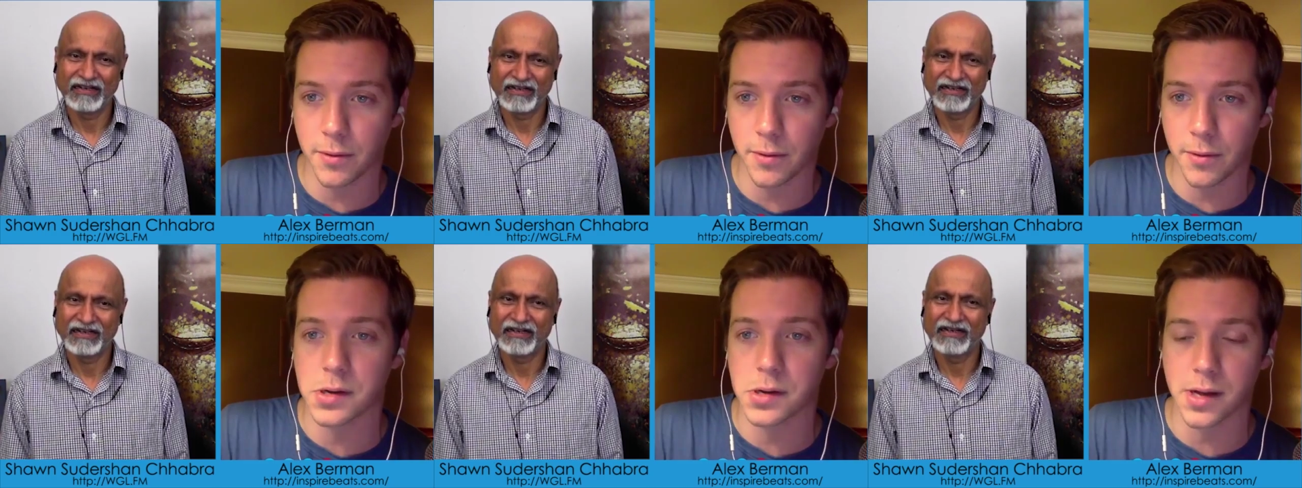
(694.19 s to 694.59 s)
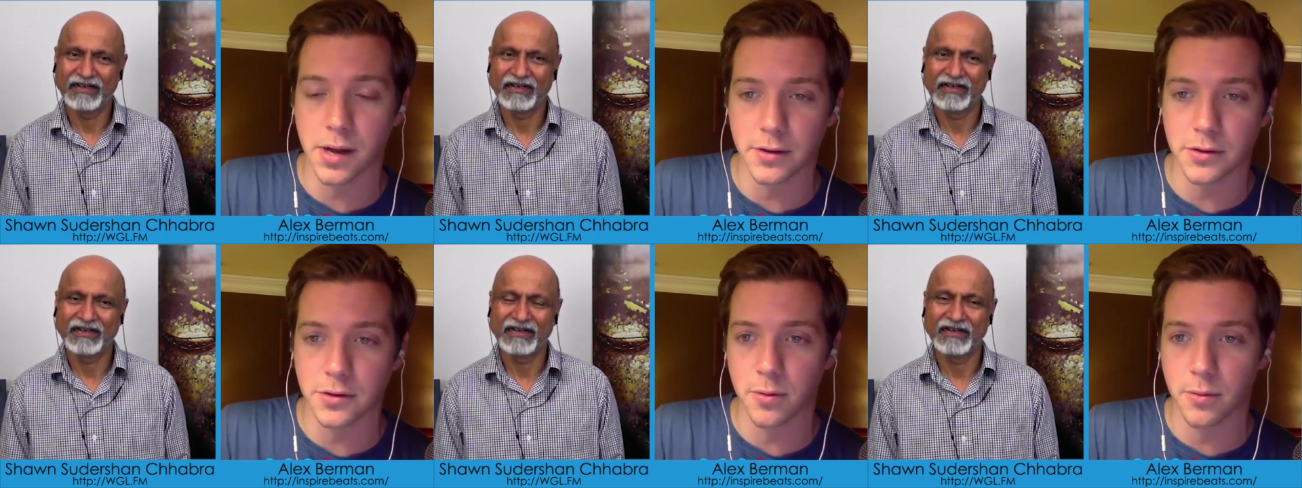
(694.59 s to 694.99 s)
Speaker 1: that we're reaching out
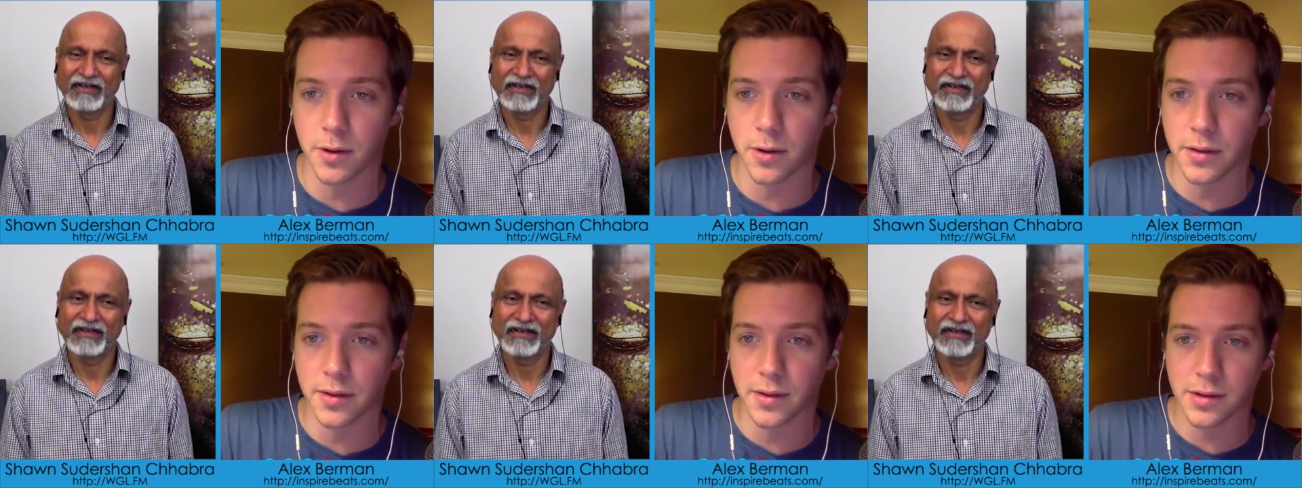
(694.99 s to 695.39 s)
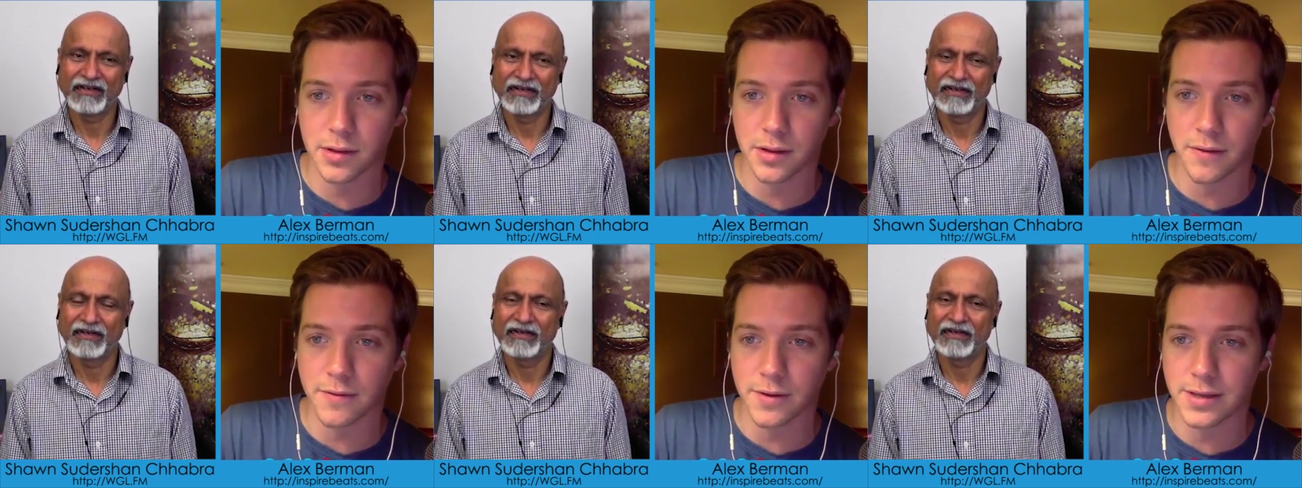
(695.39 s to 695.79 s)
to per month, and that's
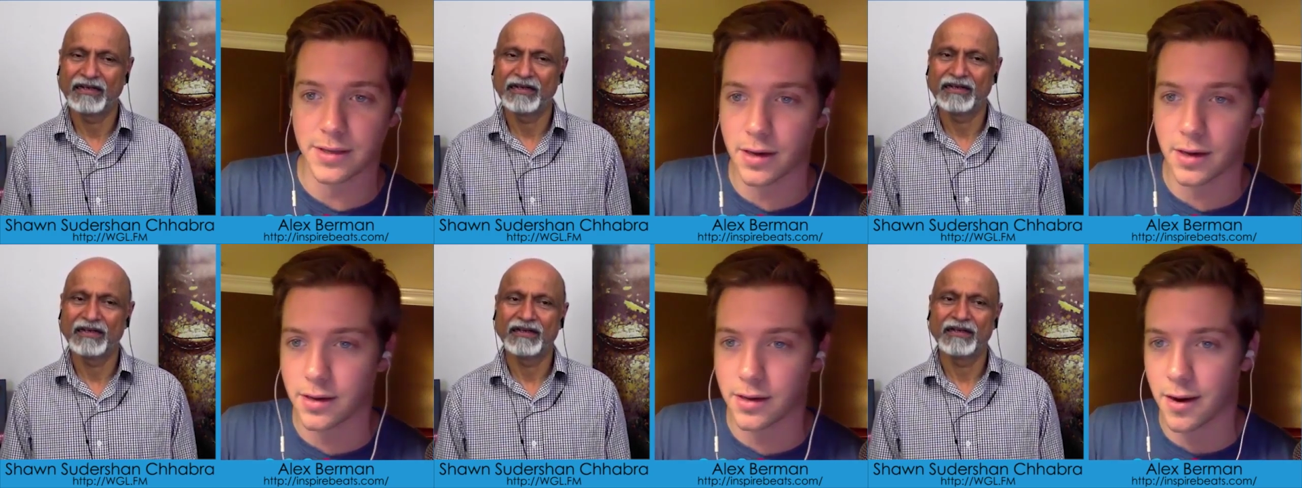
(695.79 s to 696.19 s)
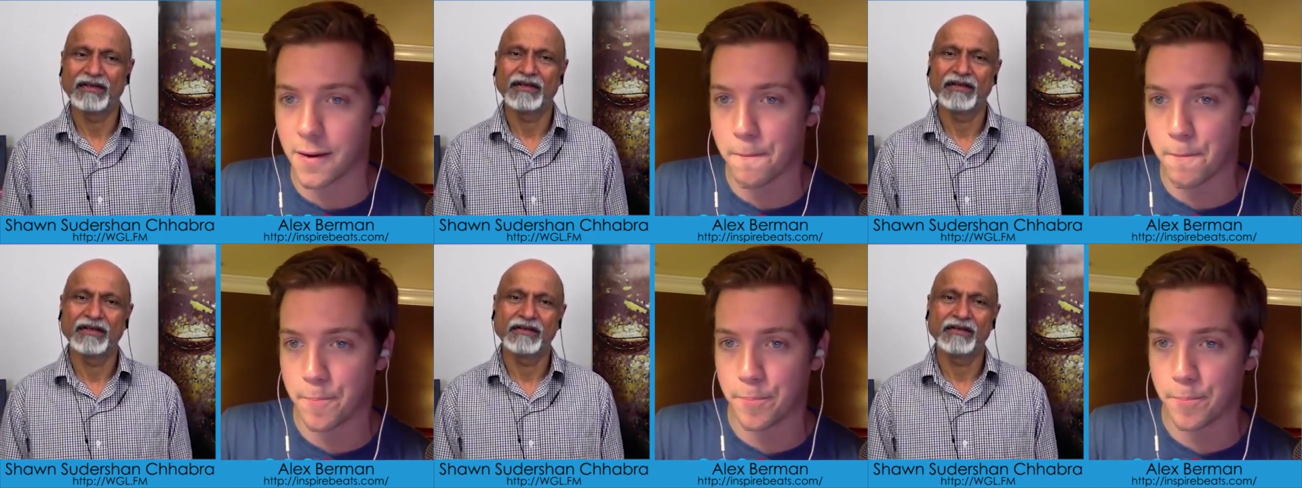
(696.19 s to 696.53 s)
17.99.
=-=-=-=-=
Start to finish, write out the data above exactly, omitting all pictures.

(694.19 s to 694.59 s)
(694.59 s to 694.99 s)
Speaker 1: that we're reaching out
(694.99 s to 695.39 s)
(695.39 s to 695.79 s)
to per month, and that's
(695.79 s to 696.19 s)
(696.19 s to 696.53 s)
17.99.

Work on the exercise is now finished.